### Excerpted data
# # #
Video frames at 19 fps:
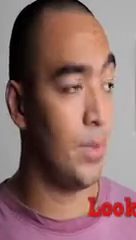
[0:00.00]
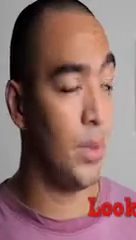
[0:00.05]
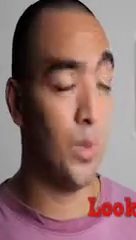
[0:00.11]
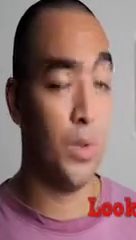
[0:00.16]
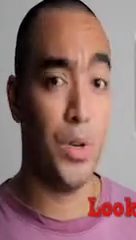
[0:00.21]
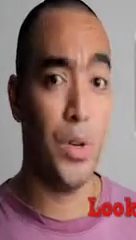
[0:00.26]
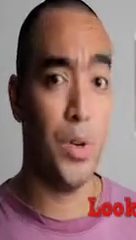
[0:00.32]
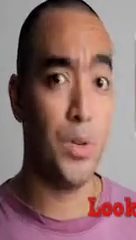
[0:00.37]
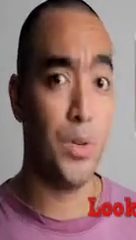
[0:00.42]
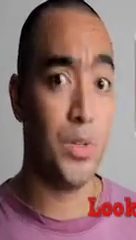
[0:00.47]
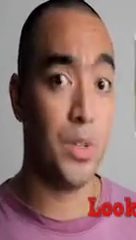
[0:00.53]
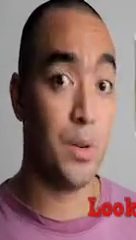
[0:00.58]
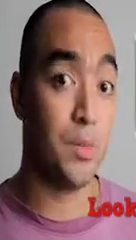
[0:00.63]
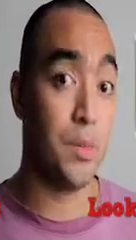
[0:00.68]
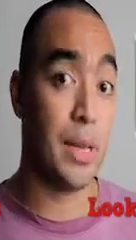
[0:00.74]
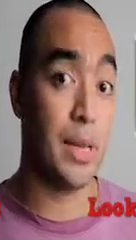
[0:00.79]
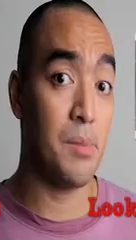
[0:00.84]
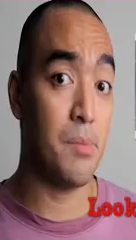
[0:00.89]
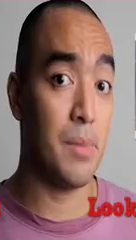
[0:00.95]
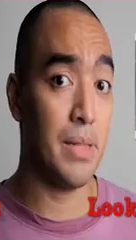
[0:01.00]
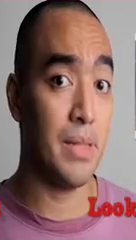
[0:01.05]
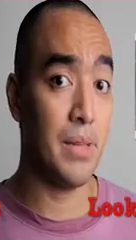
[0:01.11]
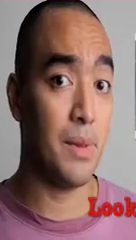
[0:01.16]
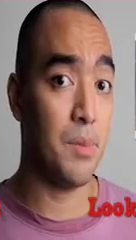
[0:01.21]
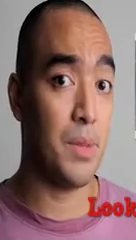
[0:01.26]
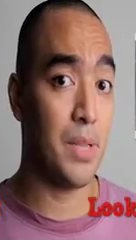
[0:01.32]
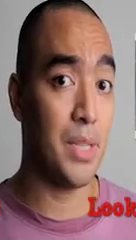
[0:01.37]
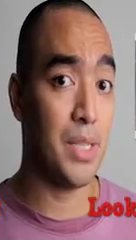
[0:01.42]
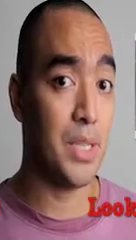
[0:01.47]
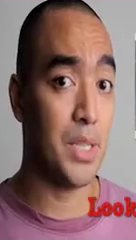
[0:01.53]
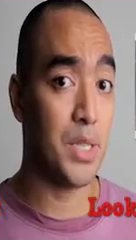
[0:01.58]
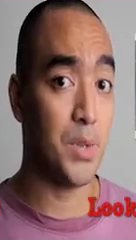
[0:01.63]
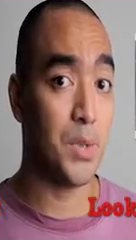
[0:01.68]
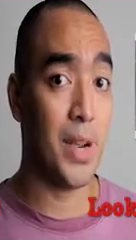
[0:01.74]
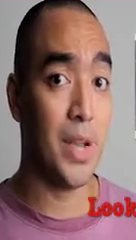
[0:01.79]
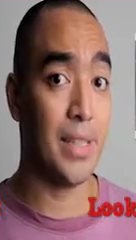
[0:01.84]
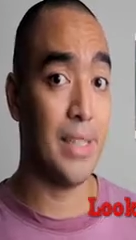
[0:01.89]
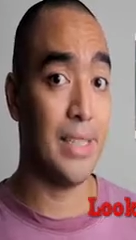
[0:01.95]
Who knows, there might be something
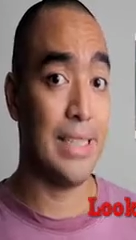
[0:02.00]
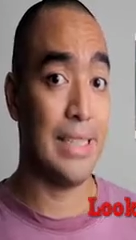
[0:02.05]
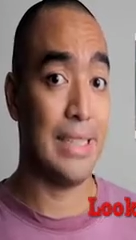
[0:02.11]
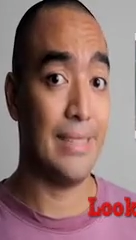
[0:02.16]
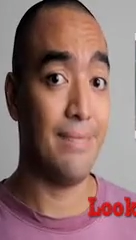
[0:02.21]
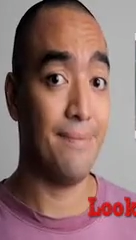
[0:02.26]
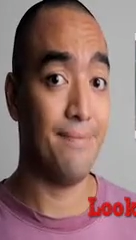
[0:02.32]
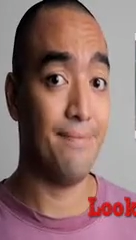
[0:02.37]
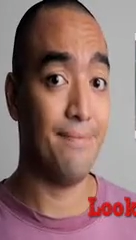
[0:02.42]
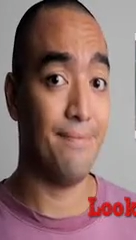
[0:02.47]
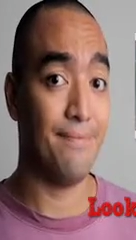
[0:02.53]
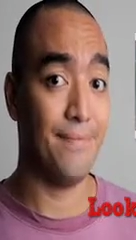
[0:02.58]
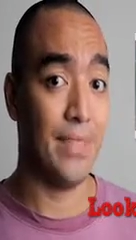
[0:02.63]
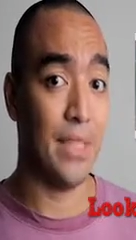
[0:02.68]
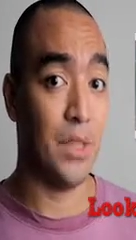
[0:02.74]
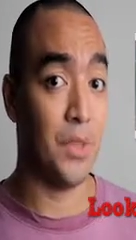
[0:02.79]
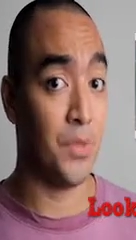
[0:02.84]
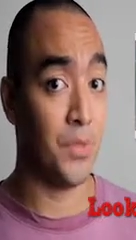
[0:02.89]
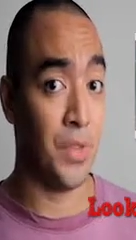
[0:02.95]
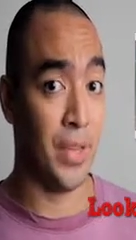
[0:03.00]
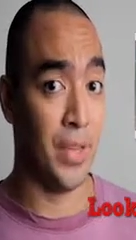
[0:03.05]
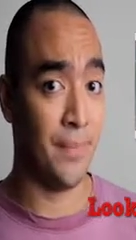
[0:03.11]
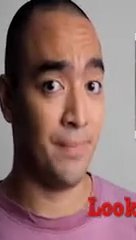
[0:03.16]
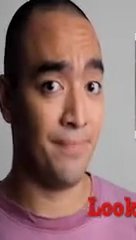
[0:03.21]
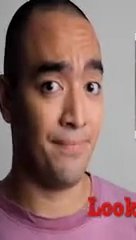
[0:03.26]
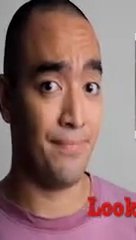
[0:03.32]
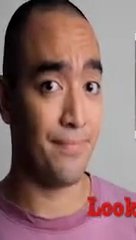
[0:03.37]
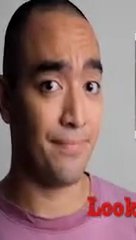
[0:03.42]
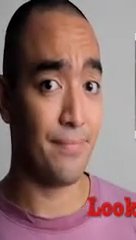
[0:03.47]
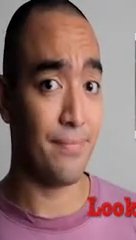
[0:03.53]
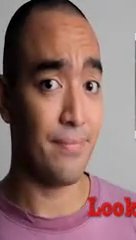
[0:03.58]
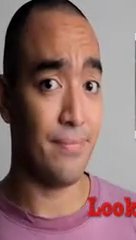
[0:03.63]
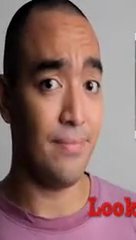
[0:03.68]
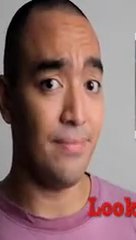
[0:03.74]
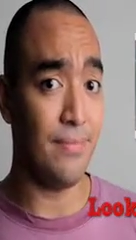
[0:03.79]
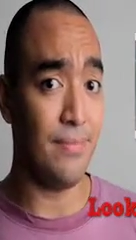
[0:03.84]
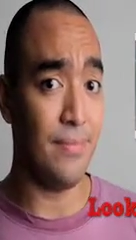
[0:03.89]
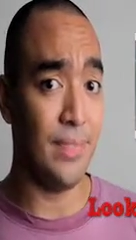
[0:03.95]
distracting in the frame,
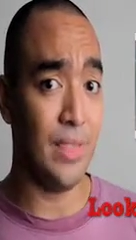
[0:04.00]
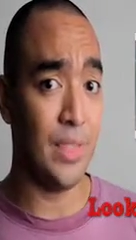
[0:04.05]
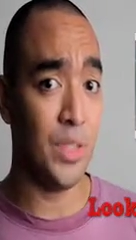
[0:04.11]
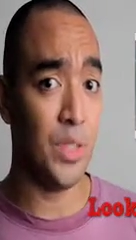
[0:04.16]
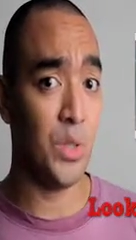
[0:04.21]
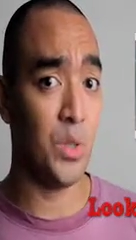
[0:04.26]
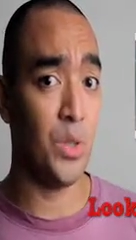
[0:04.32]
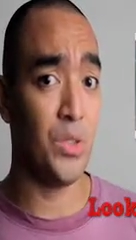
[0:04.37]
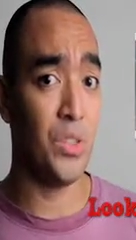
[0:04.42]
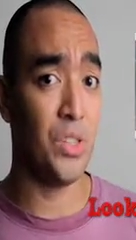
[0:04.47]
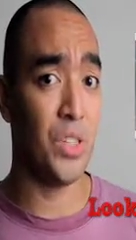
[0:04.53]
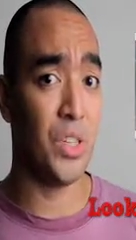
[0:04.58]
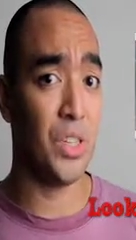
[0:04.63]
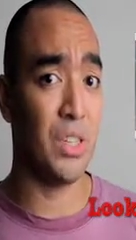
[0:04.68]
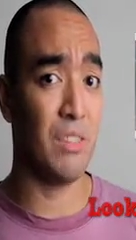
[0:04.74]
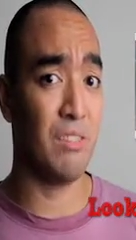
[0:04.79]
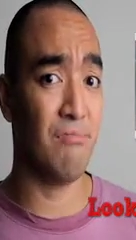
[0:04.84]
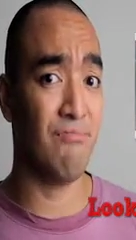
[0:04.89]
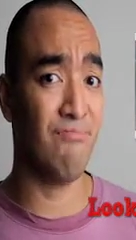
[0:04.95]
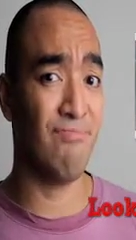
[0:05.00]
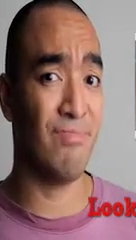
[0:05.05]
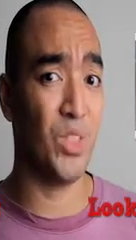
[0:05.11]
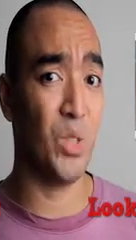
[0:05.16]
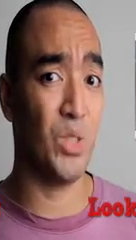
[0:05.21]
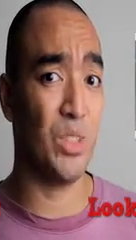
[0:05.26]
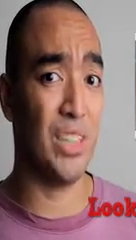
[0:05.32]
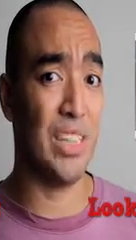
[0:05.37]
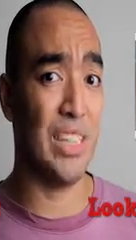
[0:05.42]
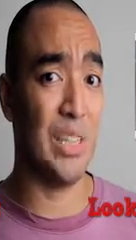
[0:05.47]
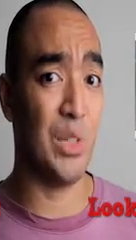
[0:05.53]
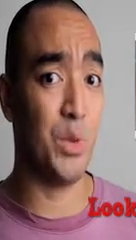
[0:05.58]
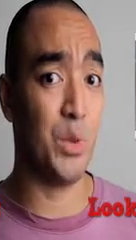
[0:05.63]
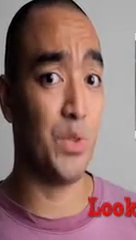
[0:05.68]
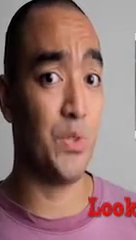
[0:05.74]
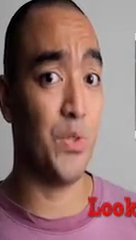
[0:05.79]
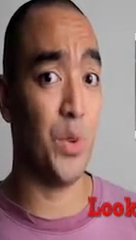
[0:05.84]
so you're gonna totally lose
# # #
### Exercise description
Each entry, start to finish, goes into your copy exactly; the pictures stay out.

### Answer section
Video frames at 19 fps:
[0:00.00]
[0:00.05]
[0:00.11]
[0:00.16]
[0:00.21]
[0:00.26]
[0:00.32]
[0:00.37]
[0:00.42]
[0:00.47]
[0:00.53]
[0:00.58]
[0:00.63]
[0:00.68]
[0:00.74]
[0:00.79]
[0:00.84]
[0:00.89]
[0:00.95]
[0:01.00]
[0:01.05]
[0:01.11]
[0:01.16]
[0:01.21]
[0:01.26]
[0:01.32]
[0:01.37]
[0:01.42]
[0:01.47]
[0:01.53]
[0:01.58]
[0:01.63]
[0:01.68]
[0:01.74]
[0:01.79]
[0:01.84]
[0:01.89]
[0:01.95]
Who knows, there might be something
[0:02.00]
[0:02.05]
[0:02.11]
[0:02.16]
[0:02.21]
[0:02.26]
[0:02.32]
[0:02.37]
[0:02.42]
[0:02.47]
[0:02.53]
[0:02.58]
[0:02.63]
[0:02.68]
[0:02.74]
[0:02.79]
[0:02.84]
[0:02.89]
[0:02.95]
[0:03.00]
[0:03.05]
[0:03.11]
[0:03.16]
[0:03.21]
[0:03.26]
[0:03.32]
[0:03.37]
[0:03.42]
[0:03.47]
[0:03.53]
[0:03.58]
[0:03.63]
[0:03.68]
[0:03.74]
[0:03.79]
[0:03.84]
[0:03.89]
[0:03.95]
distracting in the frame,
[0:04.00]
[0:04.05]
[0:04.11]
[0:04.16]
[0:04.21]
[0:04.26]
[0:04.32]
[0:04.37]
[0:04.42]
[0:04.47]
[0:04.53]
[0:04.58]
[0:04.63]
[0:04.68]
[0:04.74]
[0:04.79]
[0:04.84]
[0:04.89]
[0:04.95]
[0:05.00]
[0:05.05]
[0:05.11]
[0:05.16]
[0:05.21]
[0:05.26]
[0:05.32]
[0:05.37]
[0:05.42]
[0:05.47]
[0:05.53]
[0:05.58]
[0:05.63]
[0:05.68]
[0:05.74]
[0:05.79]
[0:05.84]
so you're gonna totally lose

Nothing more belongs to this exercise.